I really wish I knew why American HDTVs are so completely "dumb" in their operation. On paper, at least, there's NO REASON why a broadcaster shouldn't be able to seamlessly transition from a 720p60 newscast to a 1080i commercial, then transition to a 720p50 imported TV show and follow it up with a 1080p24 movie (all with more 720p60 and 1080i60 commercials seamlessly inserted along the way). I'd love to know where in the transmission chain the whole thing breaks down and makes mode-changing such a big deal. IMHO, changing from 1080i60 to 720p50 (for example) should AT WORST cause 1/60th to 2/24ths of a second of blackness before resuming video display in the new mode.

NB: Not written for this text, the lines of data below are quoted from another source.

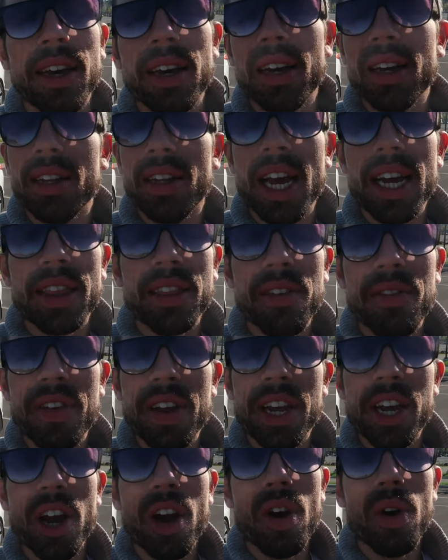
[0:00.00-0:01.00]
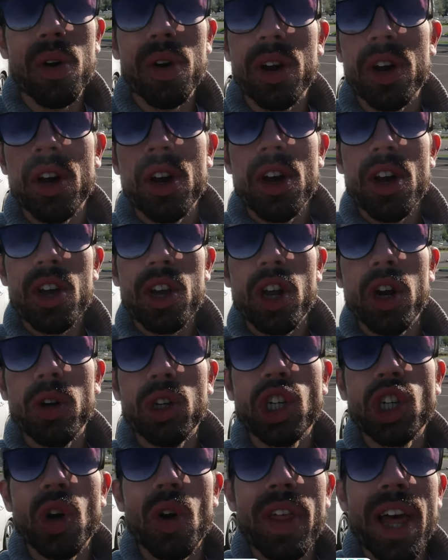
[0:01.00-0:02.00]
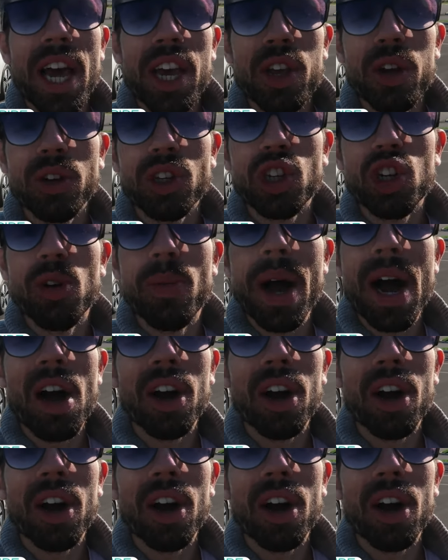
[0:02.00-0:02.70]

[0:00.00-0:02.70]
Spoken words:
the video, you know, show that YouTube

By the same token... it drives me nuts that 1080p60 wasn't one of the official ATSC modes. Yes, I know that realtime compression of 1080p60 back in the 90s would have been almost impossible (at least, at an acceptable quality and keeping the bitrate below ~19mbps). HOWEVER, I also have a pile of old VCDs I made from ripped DVDs using TMPGEnc that got near-DVD quality out of 2.7mbps burned to a CD-R, so I know what's possible when you can let the encoder take its time to chew on the file and re-analyze the video at its leisure... especially when variable bitrate and long GOPs are available options. With the exception of sports, news, and award shows, almost NOTHING gets literally encoded in realtime anymore. And even news & awards shows now get delayed by 15-30 seconds so they can prevent the transmission of anything obscene or shocking (like someone blowing his head off on a live news feed, or flashing a boob at the superbowl). For any other content, there's plenty of time to aggressively cross-reference frames & use motion-estimation to shave the 1080p60 bitrate down to something you could send at high quality with just 18mbps.